UNIONDALE, N.Y. (CNS) — Modern social media tools can make the centuries-old Gospel message new again for Catholics as they renew their faith and for those who have been baptized but have never embraced the faith.

That was the view of a group of workshop presenters, most of them Catholic bloggers, who examined the role of the new media efforts to proclaim the Gospel anew in various sessions during the conference of the Society of Catholic Social Scientists.

Hundreds of participants and scores of scholars, activists and others gathered recently in the Diocese of Rockville Centre for the conference, which marked the society’s 20th anniversary.

[hotblock]

Workshops and talks addressed everything from politics to labor and economics, art, literature, and film, law and crime, and theology.

Proclaimed by Pope John Paul II and Pope Benedict XVI, the new evangelization was considered at several workshops, including one titled “And God said ‘Tweet.”

Presenters said the new evangelization is not new in its content — the Gospel — but using modern methods of communication can reach many who have heard the Gospel and even been baptized and catechized but who have not embraced it.

“They have probably heard the greatest story ever told,” the story of Jesus, but have closed their hearts to the story, said Deacon Greg Kandra, former CBS News writer and producer, and author of “The Deacon’s Bench,” a well-known Catholic blog.

“The new evangelization seeks to make them aware of how great that story is,” he said.

Being online, whether through blogs, websites, or Twitter, “does nothing original for your work” of proclaiming the Gospel, said Marc Barnes, creator of “Bad Catholic,” another Catholic blog, “but it helps you reach a ton of people.”

Part of the problem with evangelization today, Barnes said, is that much of the world “isn’t interested in hearing the word ‘God.'” So the challenge is to focus on such “transcendental” realities as goodness, truth and beauty, which can help people find God, he said.

Gary Jansen, senior editor of Image/Random House book publishing, suggested caution and discernment. “A lot of people are putting out a lot of garbage.” He urged bloggers to “be the best Catholic you can be,” and to “understand your Catholicism.”

“Most evangelization happens in the everyday moments of life,” said Donna-Marie Cooper O’Boyle, author and host on Eternal World Television Network. She uses her programs to offer support to mothers and help them find God in their struggles and joys.

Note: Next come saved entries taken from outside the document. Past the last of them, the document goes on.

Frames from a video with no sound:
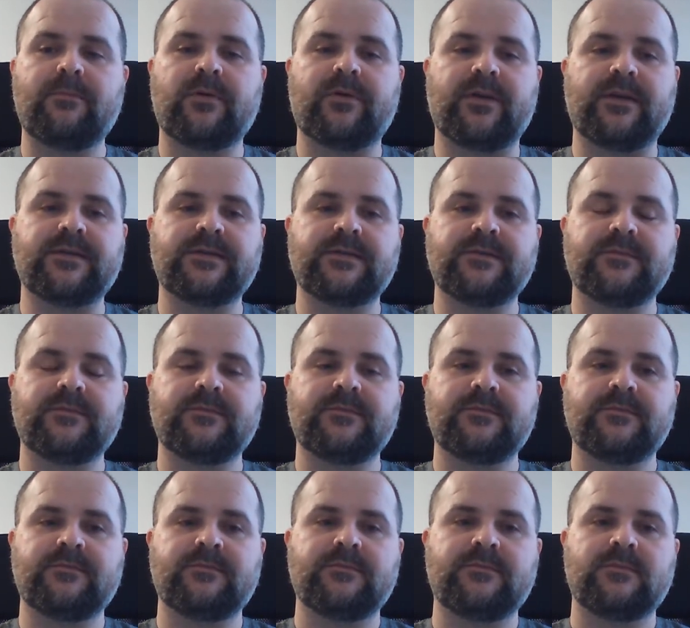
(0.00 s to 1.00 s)
it.
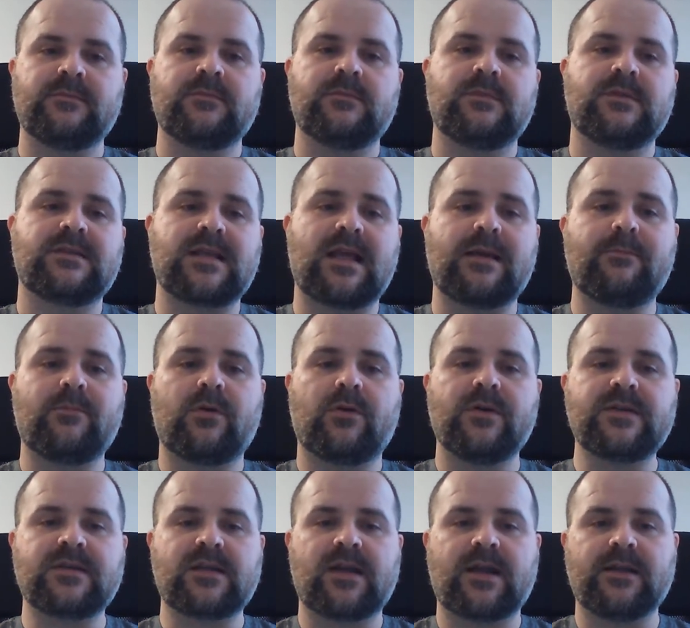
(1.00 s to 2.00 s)
Some
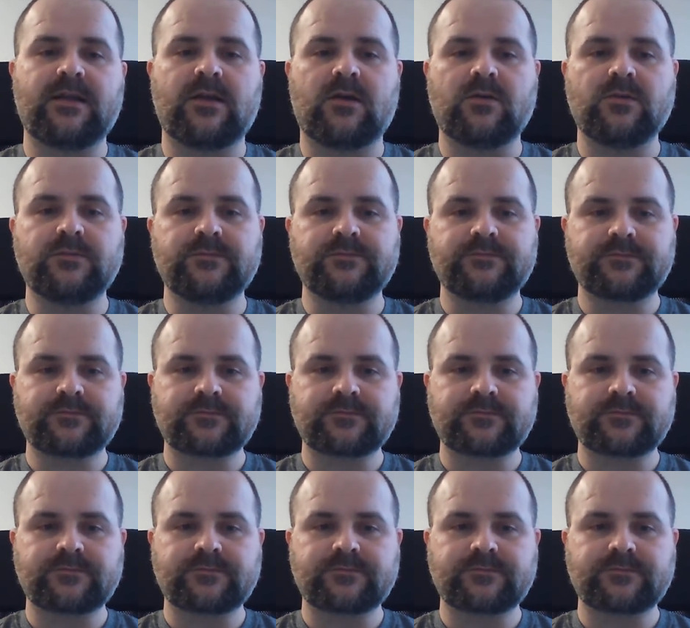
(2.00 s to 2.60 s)
boys I know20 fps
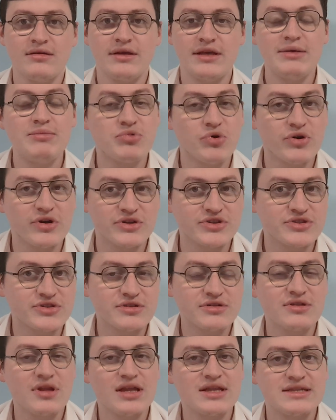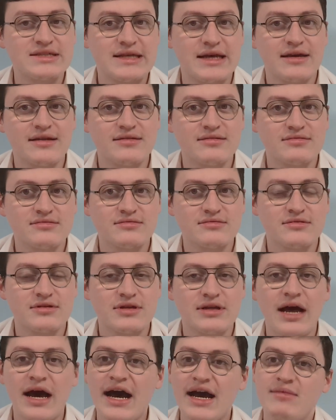he brought a shirt that said,
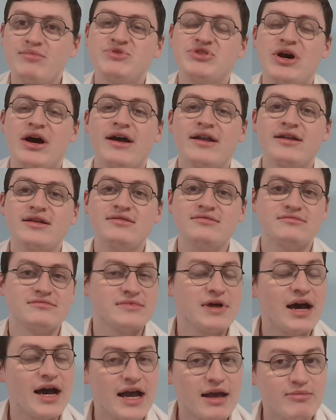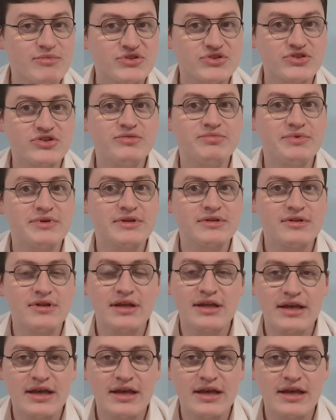I'm Johnny, I'm stupid,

“God gave each of us a voice,” said Patricia Gohn, columnist and host of “Among Women” a podcast, and encourage everyone to use that voice to touch people’s hearts “for God.”

In a plenary session, legal scholar and ethicist Robert George talked about religious freedom and current threats to conscience protection.

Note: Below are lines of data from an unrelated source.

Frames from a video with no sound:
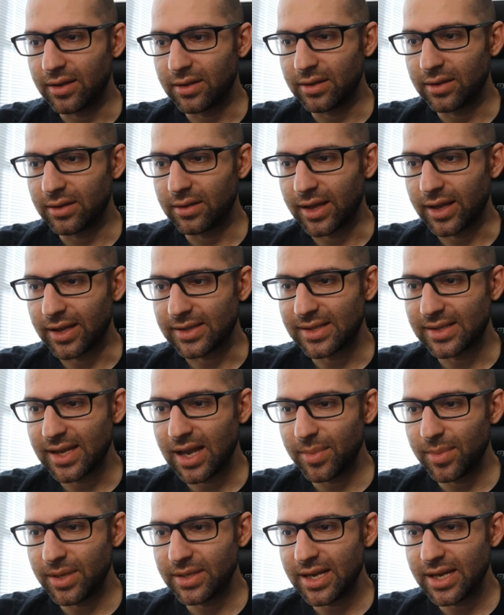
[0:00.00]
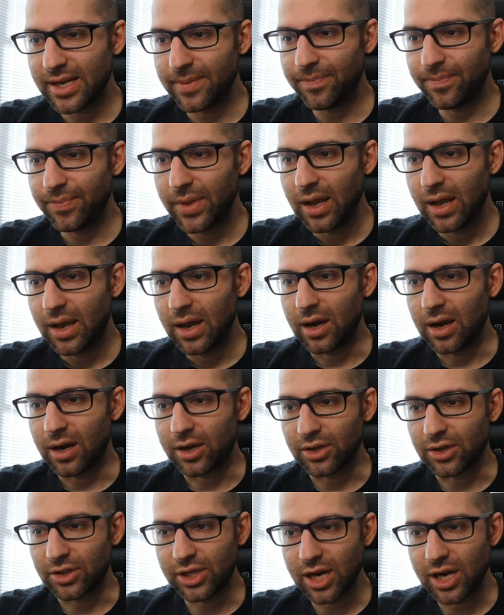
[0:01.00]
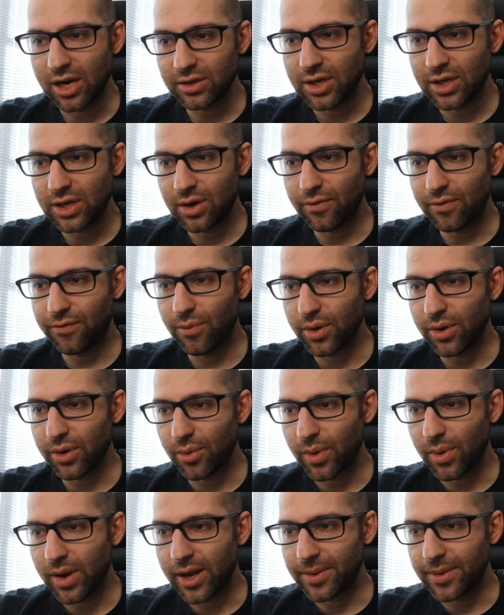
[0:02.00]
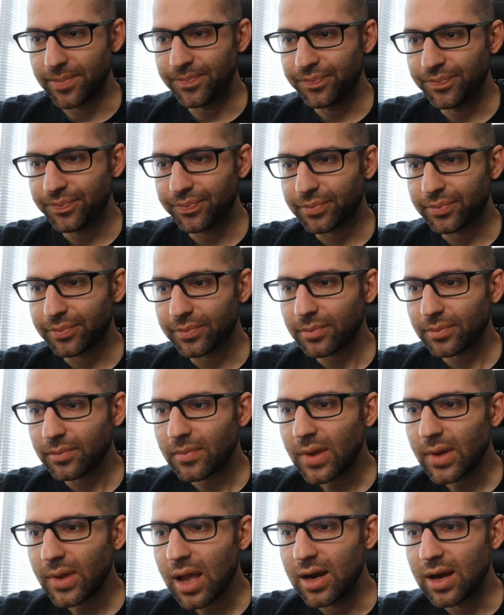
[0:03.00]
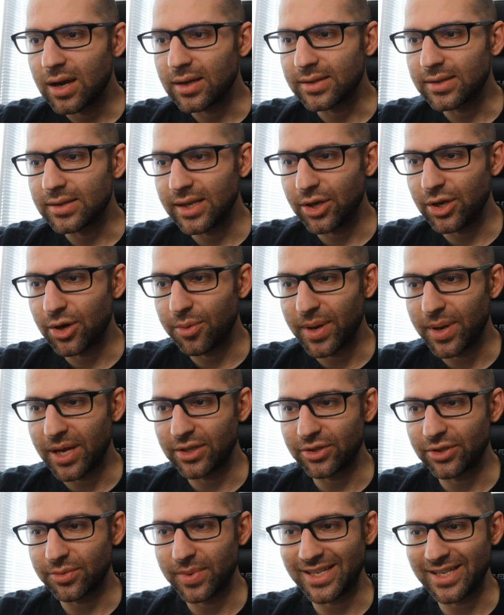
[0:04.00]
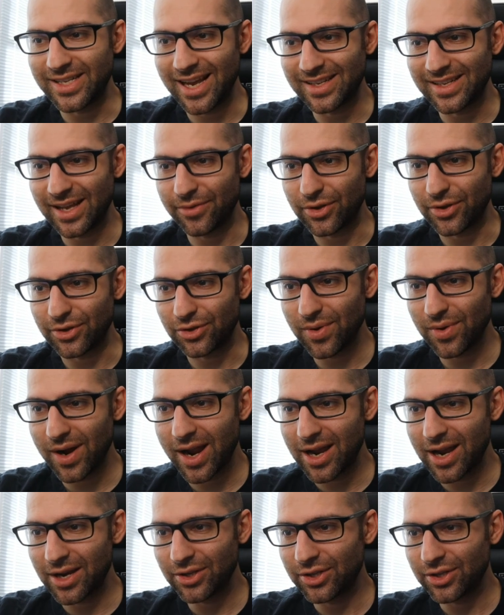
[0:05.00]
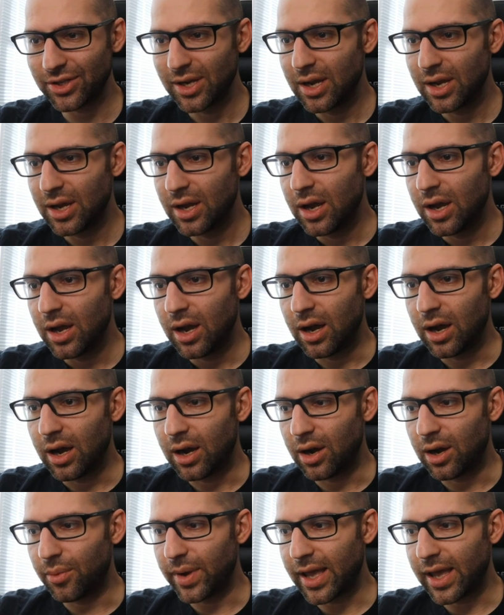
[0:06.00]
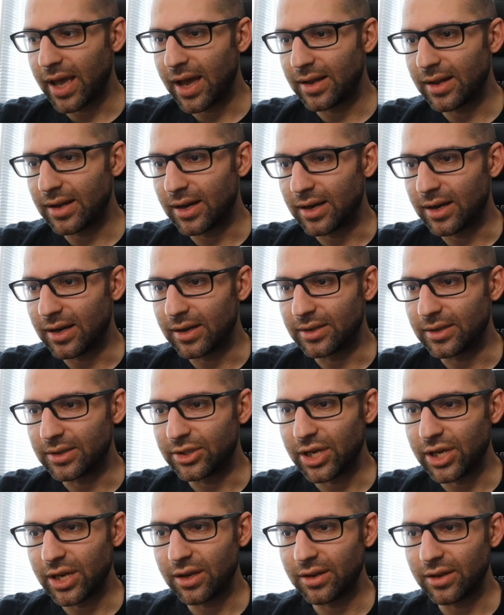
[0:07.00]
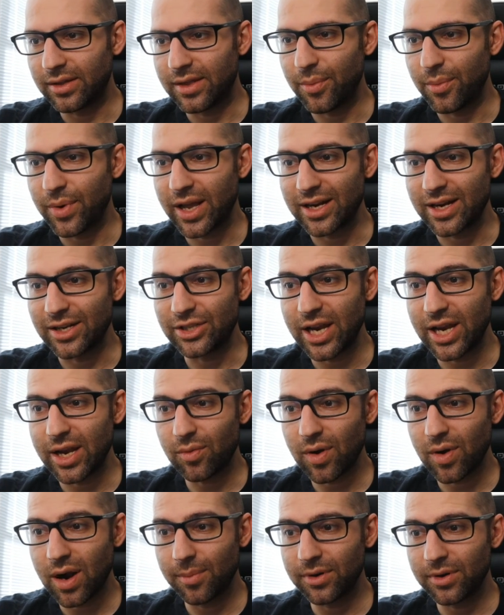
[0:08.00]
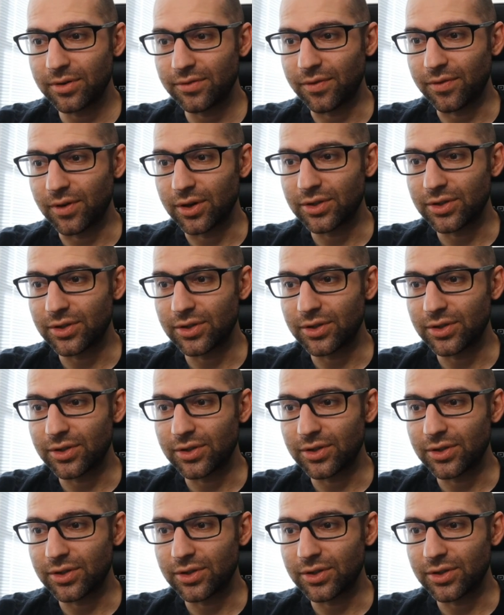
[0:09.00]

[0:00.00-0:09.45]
like Sammy did. Concerto for the win. Senior Benjamin takes out the trash. We get a Jake Roberts versus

He said such threats did not start with the Obama administration’s contraceptive mandate requiring most religious employers to cover contraceptives for employees despite their moral objections. The mandate has a narrow religious exemption and no exemption for reasons of conscience.

George said the mandate’s proponents “reflect and manifest attitudes and ideologies that are now deeply entrenched in the intellectual world and in the elite sector of the culture more generally.”

A professor of jurisprudence at Princeton University, George is a former member of the President’s Council on Bioethics.

According to him, President Barack Obama, members of his administration, and many other federal and state officials “are advancing and supporting policies trampling conscience rights,” because “they have deeply absorbed me-generation dogmas that make nonsense of the very idea of conscience rights.”

He cited a 2008 report of the American College of Obstetricians and Gynecologists, “Limits of Conscience,” which he said proposed that “physicians in the field of women’s health be required as a matter of ethical duty to refer patients for abortion and sometimes even perform abortions themselves.”

He said he found the report shocking and frightening not only for its disregard for the sincere conscience claims of Catholics, evangelical Protestants, Orthodox Jewish and other opponents of abortion, but also in its treatment of abortion “as if it were a matter of health care.”

“If they had their way, the field of medical practice would be cleansed of pro-life physicians whose convictions required them to refrain from performing or referring for abortions,” he said.

“Enemies of conscience in” the medical establishment “now have powerful friends in the highest realms of government,” he said.

“So it falls to us to resist,” George said, “not only for the sake of defending the lives of our most vulnerable brothers and sisters — children in the womb — but also in defense of what James Madison called ‘the sacred rights of conscience … For all of us, standing up for conscience means defending principles on which our nation was founded.”

Integrating faith with social sciences was the focus of a plenary session by Paul Vitz, professor emeritus of psychology at New York University, who teaches at the Institute for Psychological Sciences in Arlington, Va.

In the 1940s, ’50s, and ’60s, Vitz said, the prevailing mode in social science was secular humanism, which saw the role of religion as declining and being replaced by a more rational, Enlightenment-based perspective.

Yet postmodernist thinkers — even secularists — Vitz said, have offered a critique of Western Enlightenment secular thought which has “greatly undermined the secular humanist assumption of its dominant future.”

“The other major critique and surprise for the secular vision has been the obvious growth and energy of religion around the world,” he said.